▶ _Description of the task_
Each image should be skipped while the records are restated word for word.

▶ _Records for this exercise_
______
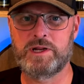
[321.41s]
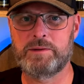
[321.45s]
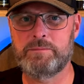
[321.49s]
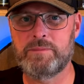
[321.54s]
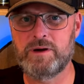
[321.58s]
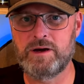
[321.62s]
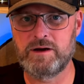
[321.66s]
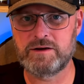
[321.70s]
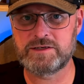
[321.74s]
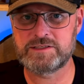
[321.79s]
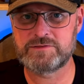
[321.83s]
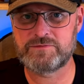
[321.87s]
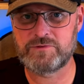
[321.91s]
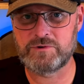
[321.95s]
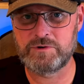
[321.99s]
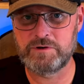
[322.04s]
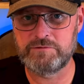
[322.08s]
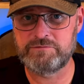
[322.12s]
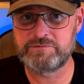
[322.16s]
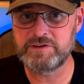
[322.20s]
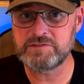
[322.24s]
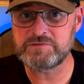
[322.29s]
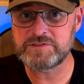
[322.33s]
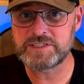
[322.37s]
bucks for a
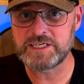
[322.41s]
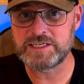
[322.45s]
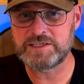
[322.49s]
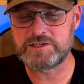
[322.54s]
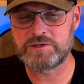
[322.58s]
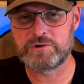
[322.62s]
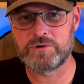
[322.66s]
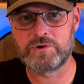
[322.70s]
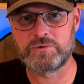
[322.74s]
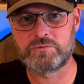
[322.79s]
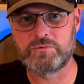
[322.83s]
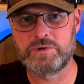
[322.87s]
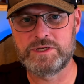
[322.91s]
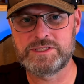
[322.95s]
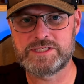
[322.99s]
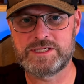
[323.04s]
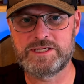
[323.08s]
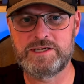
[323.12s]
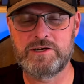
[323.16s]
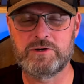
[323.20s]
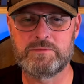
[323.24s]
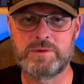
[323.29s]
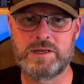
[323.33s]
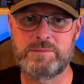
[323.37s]
15 year old
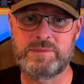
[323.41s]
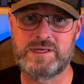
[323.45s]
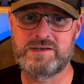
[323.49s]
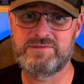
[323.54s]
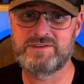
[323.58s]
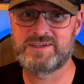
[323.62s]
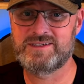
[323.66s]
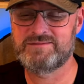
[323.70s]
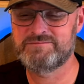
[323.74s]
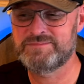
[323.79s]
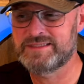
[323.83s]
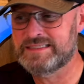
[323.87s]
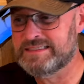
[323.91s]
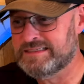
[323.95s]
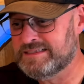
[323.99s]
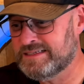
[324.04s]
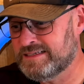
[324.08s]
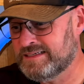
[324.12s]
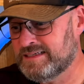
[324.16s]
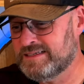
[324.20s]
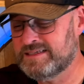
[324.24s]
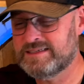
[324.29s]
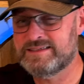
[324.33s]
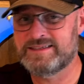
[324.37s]
whiskey or maybe even a,
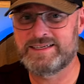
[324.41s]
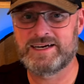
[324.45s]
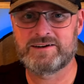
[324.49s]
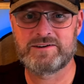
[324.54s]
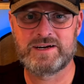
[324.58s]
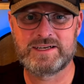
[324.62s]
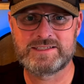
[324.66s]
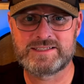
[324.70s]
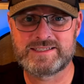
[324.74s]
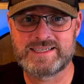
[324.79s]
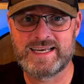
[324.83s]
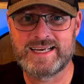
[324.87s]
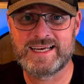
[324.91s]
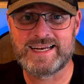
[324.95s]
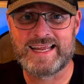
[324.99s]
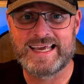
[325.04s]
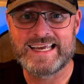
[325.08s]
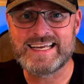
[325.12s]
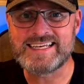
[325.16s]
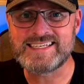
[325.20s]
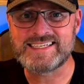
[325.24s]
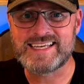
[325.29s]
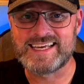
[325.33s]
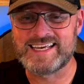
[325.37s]
dare I say, an
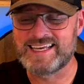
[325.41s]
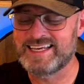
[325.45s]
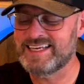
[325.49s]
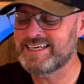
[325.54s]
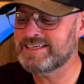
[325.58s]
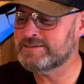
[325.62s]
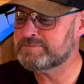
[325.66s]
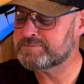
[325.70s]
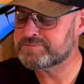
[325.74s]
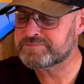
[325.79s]
18,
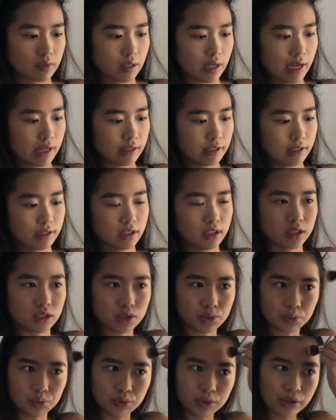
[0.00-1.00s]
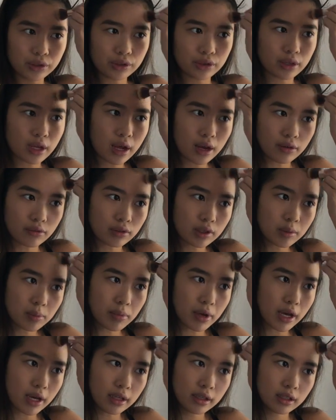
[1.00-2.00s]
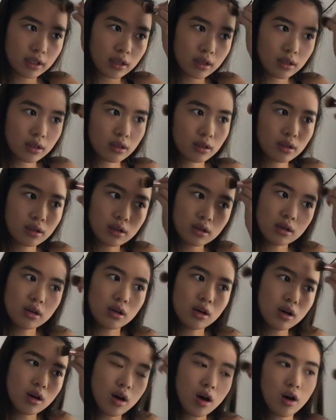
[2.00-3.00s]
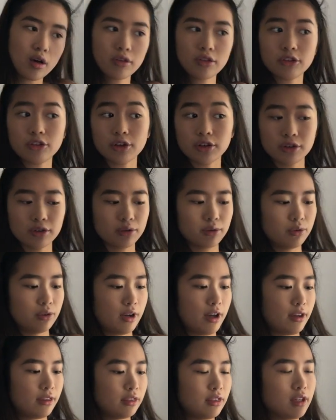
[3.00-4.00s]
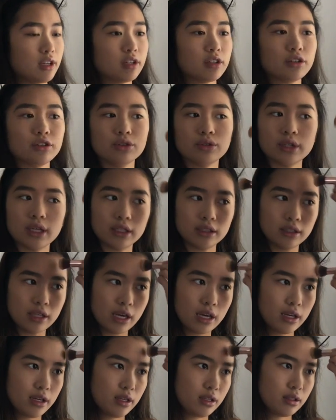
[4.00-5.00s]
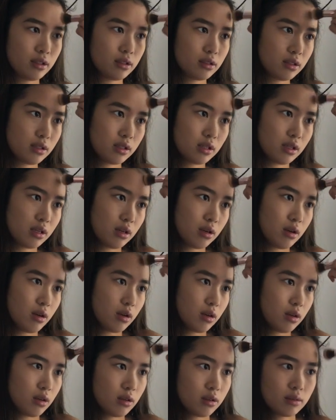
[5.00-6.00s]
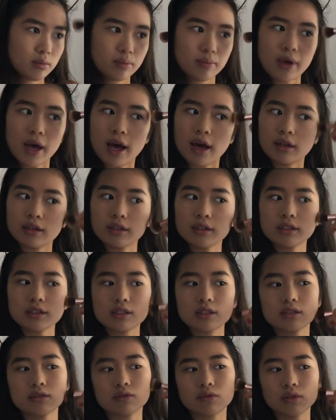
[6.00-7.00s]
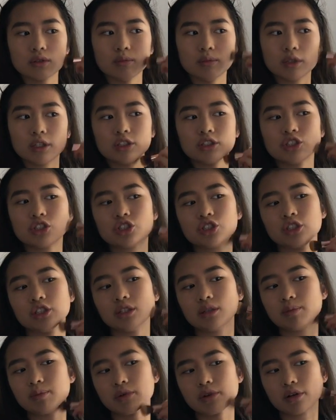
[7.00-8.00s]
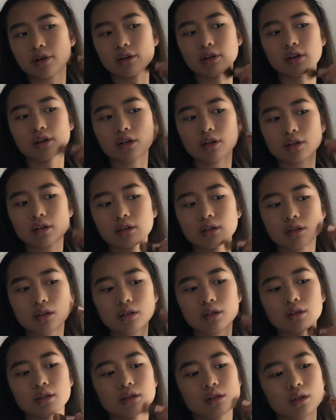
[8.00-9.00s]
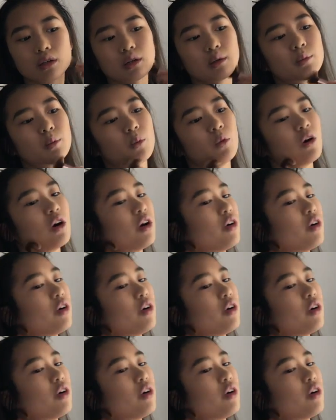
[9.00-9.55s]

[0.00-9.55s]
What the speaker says: And it is worth every penny, although I think you can get palettes for much cheaper, more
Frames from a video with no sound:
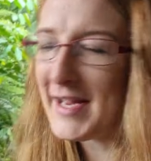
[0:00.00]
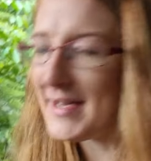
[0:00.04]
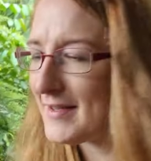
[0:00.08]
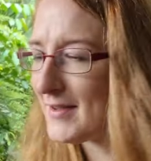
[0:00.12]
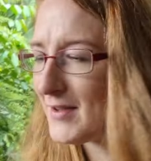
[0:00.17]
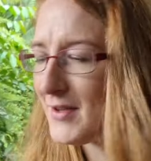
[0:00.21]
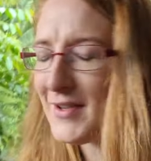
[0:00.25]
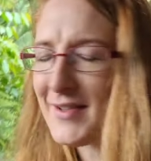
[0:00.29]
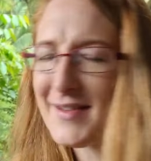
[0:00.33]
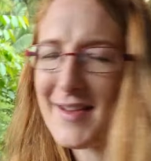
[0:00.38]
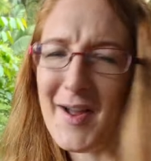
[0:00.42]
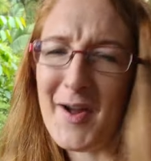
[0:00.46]
As
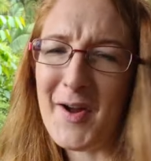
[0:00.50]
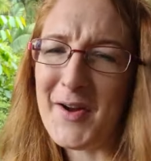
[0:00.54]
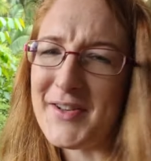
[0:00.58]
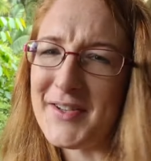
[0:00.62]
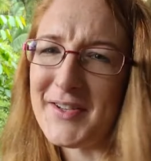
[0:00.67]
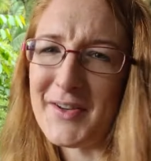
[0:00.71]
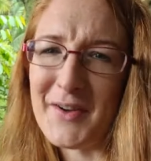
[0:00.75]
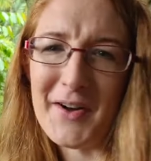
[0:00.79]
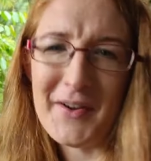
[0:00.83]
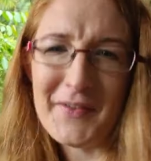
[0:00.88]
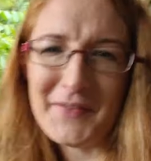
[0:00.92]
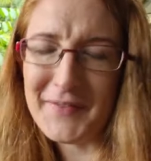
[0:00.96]
soon as I hose it
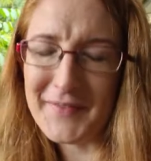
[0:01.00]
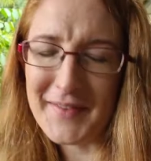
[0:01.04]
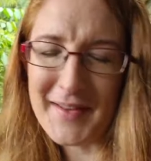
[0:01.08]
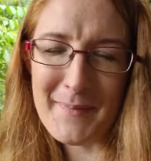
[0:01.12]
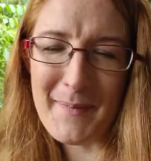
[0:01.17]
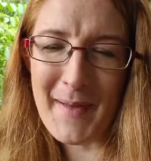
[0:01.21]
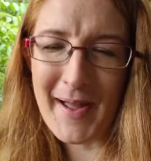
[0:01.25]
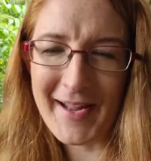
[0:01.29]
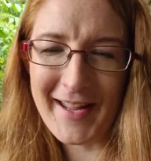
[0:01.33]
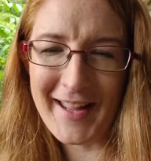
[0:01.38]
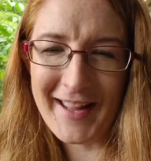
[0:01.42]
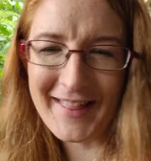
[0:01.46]
off, they're
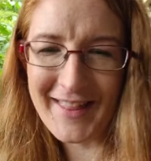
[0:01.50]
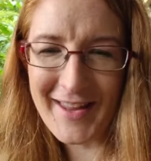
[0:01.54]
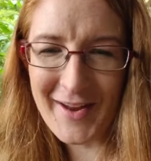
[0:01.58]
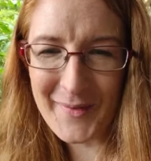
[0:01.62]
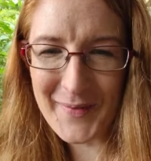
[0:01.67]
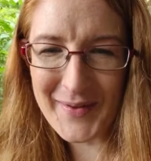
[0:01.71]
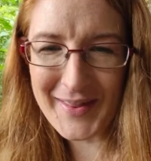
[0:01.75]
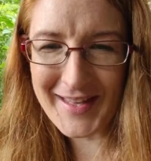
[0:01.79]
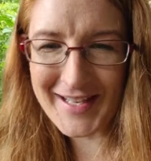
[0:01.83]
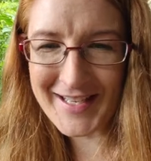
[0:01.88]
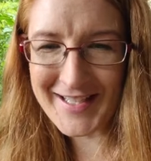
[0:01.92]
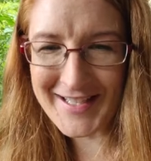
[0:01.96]
back in there
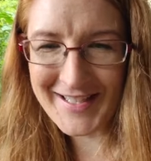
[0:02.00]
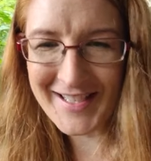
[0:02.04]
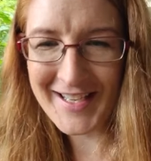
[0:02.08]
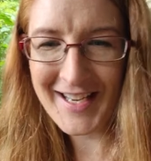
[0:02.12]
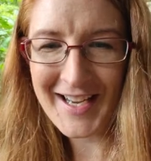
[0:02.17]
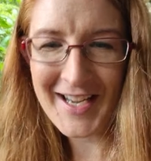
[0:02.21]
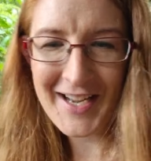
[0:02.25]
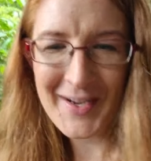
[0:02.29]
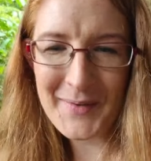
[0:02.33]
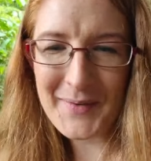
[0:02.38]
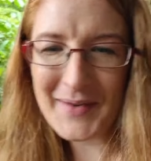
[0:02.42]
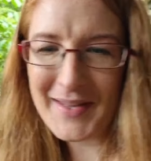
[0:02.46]

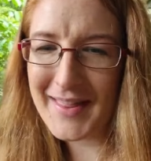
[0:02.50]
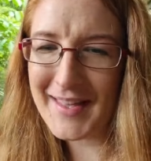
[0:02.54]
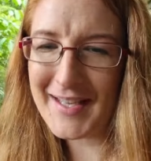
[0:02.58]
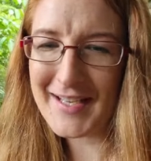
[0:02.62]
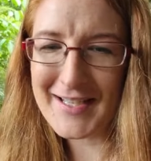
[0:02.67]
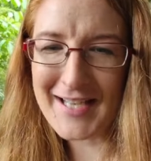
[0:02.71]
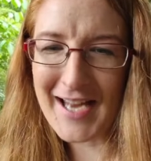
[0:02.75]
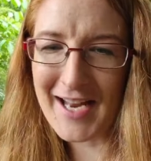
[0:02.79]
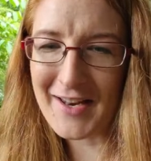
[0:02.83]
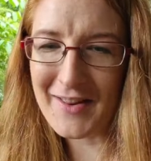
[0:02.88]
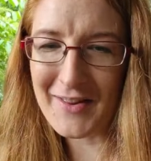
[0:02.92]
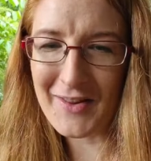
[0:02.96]
within
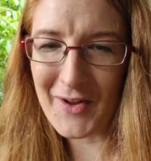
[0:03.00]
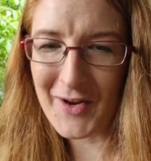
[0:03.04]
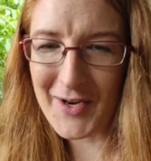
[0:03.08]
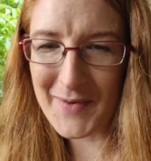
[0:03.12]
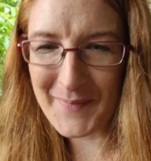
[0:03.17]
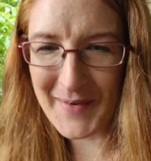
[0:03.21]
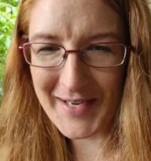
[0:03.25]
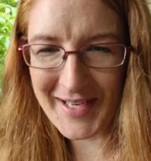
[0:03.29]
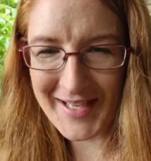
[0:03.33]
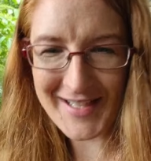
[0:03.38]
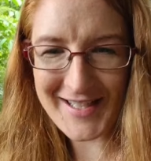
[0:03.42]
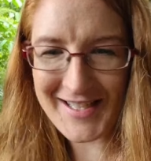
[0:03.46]
10, 30
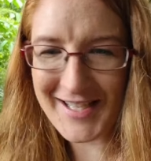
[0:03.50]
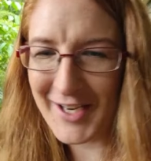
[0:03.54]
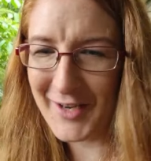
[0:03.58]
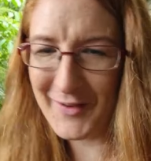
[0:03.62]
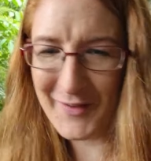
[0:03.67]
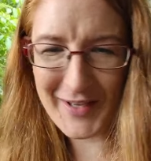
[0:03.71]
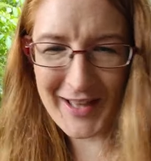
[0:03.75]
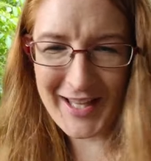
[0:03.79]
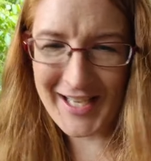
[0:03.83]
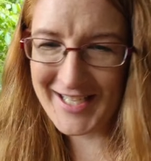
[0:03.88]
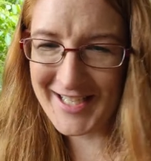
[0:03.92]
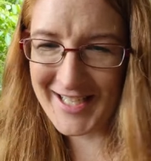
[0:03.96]
minutes. It
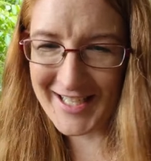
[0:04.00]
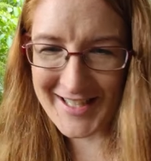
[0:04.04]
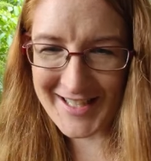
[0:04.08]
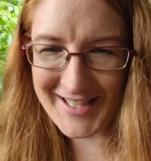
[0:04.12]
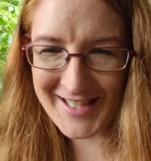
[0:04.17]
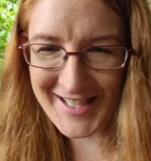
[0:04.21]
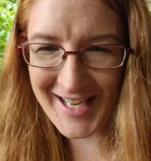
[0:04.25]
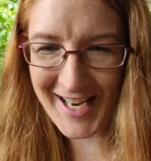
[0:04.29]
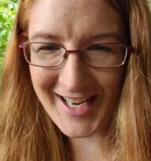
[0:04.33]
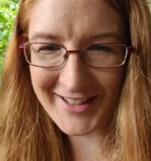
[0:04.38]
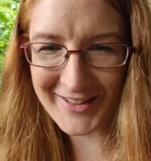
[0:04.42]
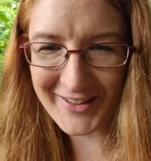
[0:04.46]
really doesn't
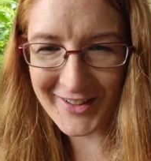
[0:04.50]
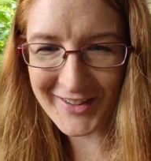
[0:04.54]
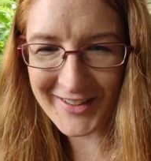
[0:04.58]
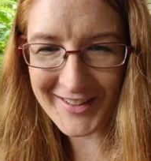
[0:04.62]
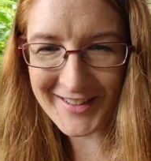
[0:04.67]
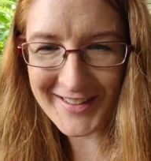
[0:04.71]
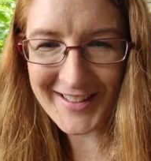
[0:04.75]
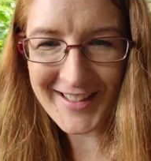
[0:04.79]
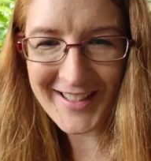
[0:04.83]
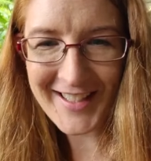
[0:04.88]
take long.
______
▶ _The answer_
[321.41s]
[321.45s]
[321.49s]
[321.54s]
[321.58s]
[321.62s]
[321.66s]
[321.70s]
[321.74s]
[321.79s]
[321.83s]
[321.87s]
[321.91s]
[321.95s]
[321.99s]
[322.04s]
[322.08s]
[322.12s]
[322.16s]
[322.20s]
[322.24s]
[322.29s]
[322.33s]
[322.37s]
bucks for a
[322.41s]
[322.45s]
[322.49s]
[322.54s]
[322.58s]
[322.62s]
[322.66s]
[322.70s]
[322.74s]
[322.79s]
[322.83s]
[322.87s]
[322.91s]
[322.95s]
[322.99s]
[323.04s]
[323.08s]
[323.12s]
[323.16s]
[323.20s]
[323.24s]
[323.29s]
[323.33s]
[323.37s]
15 year old
[323.41s]
[323.45s]
[323.49s]
[323.54s]
[323.58s]
[323.62s]
[323.66s]
[323.70s]
[323.74s]
[323.79s]
[323.83s]
[323.87s]
[323.91s]
[323.95s]
[323.99s]
[324.04s]
[324.08s]
[324.12s]
[324.16s]
[324.20s]
[324.24s]
[324.29s]
[324.33s]
[324.37s]
whiskey or maybe even a,
[324.41s]
[324.45s]
[324.49s]
[324.54s]
[324.58s]
[324.62s]
[324.66s]
[324.70s]
[324.74s]
[324.79s]
[324.83s]
[324.87s]
[324.91s]
[324.95s]
[324.99s]
[325.04s]
[325.08s]
[325.12s]
[325.16s]
[325.20s]
[325.24s]
[325.29s]
[325.33s]
[325.37s]
dare I say, an
[325.41s]
[325.45s]
[325.49s]
[325.54s]
[325.58s]
[325.62s]
[325.66s]
[325.70s]
[325.74s]
[325.79s]
18,
[0.00-1.00s]
[1.00-2.00s]
[2.00-3.00s]
[3.00-4.00s]
[4.00-5.00s]
[5.00-6.00s]
[6.00-7.00s]
[7.00-8.00s]
[8.00-9.00s]
[9.00-9.55s]

[0.00-9.55s]
What the speaker says: And it is worth every penny, although I think you can get palettes for much cheaper, more
Frames from a video with no sound:
[0:00.00]
[0:00.04]
[0:00.08]
[0:00.12]
[0:00.17]
[0:00.21]
[0:00.25]
[0:00.29]
[0:00.33]
[0:00.38]
[0:00.42]
[0:00.46]
As
[0:00.50]
[0:00.54]
[0:00.58]
[0:00.62]
[0:00.67]
[0:00.71]
[0:00.75]
[0:00.79]
[0:00.83]
[0:00.88]
[0:00.92]
[0:00.96]
soon as I hose it
[0:01.00]
[0:01.04]
[0:01.08]
[0:01.12]
[0:01.17]
[0:01.21]
[0:01.25]
[0:01.29]
[0:01.33]
[0:01.38]
[0:01.42]
[0:01.46]
off, they're
[0:01.50]
[0:01.54]
[0:01.58]
[0:01.62]
[0:01.67]
[0:01.71]
[0:01.75]
[0:01.79]
[0:01.83]
[0:01.88]
[0:01.92]
[0:01.96]
back in there
[0:02.00]
[0:02.04]
[0:02.08]
[0:02.12]
[0:02.17]
[0:02.21]
[0:02.25]
[0:02.29]
[0:02.33]
[0:02.38]
[0:02.42]
[0:02.46]

[0:02.50]
[0:02.54]
[0:02.58]
[0:02.62]
[0:02.67]
[0:02.71]
[0:02.75]
[0:02.79]
[0:02.83]
[0:02.88]
[0:02.92]
[0:02.96]
within
[0:03.00]
[0:03.04]
[0:03.08]
[0:03.12]
[0:03.17]
[0:03.21]
[0:03.25]
[0:03.29]
[0:03.33]
[0:03.38]
[0:03.42]
[0:03.46]
10, 30
[0:03.50]
[0:03.54]
[0:03.58]
[0:03.62]
[0:03.67]
[0:03.71]
[0:03.75]
[0:03.79]
[0:03.83]
[0:03.88]
[0:03.92]
[0:03.96]
minutes. It
[0:04.00]
[0:04.04]
[0:04.08]
[0:04.12]
[0:04.17]
[0:04.21]
[0:04.25]
[0:04.29]
[0:04.33]
[0:04.38]
[0:04.42]
[0:04.46]
really doesn't
[0:04.50]
[0:04.54]
[0:04.58]
[0:04.62]
[0:04.67]
[0:04.71]
[0:04.75]
[0:04.79]
[0:04.83]
[0:04.88]
take long.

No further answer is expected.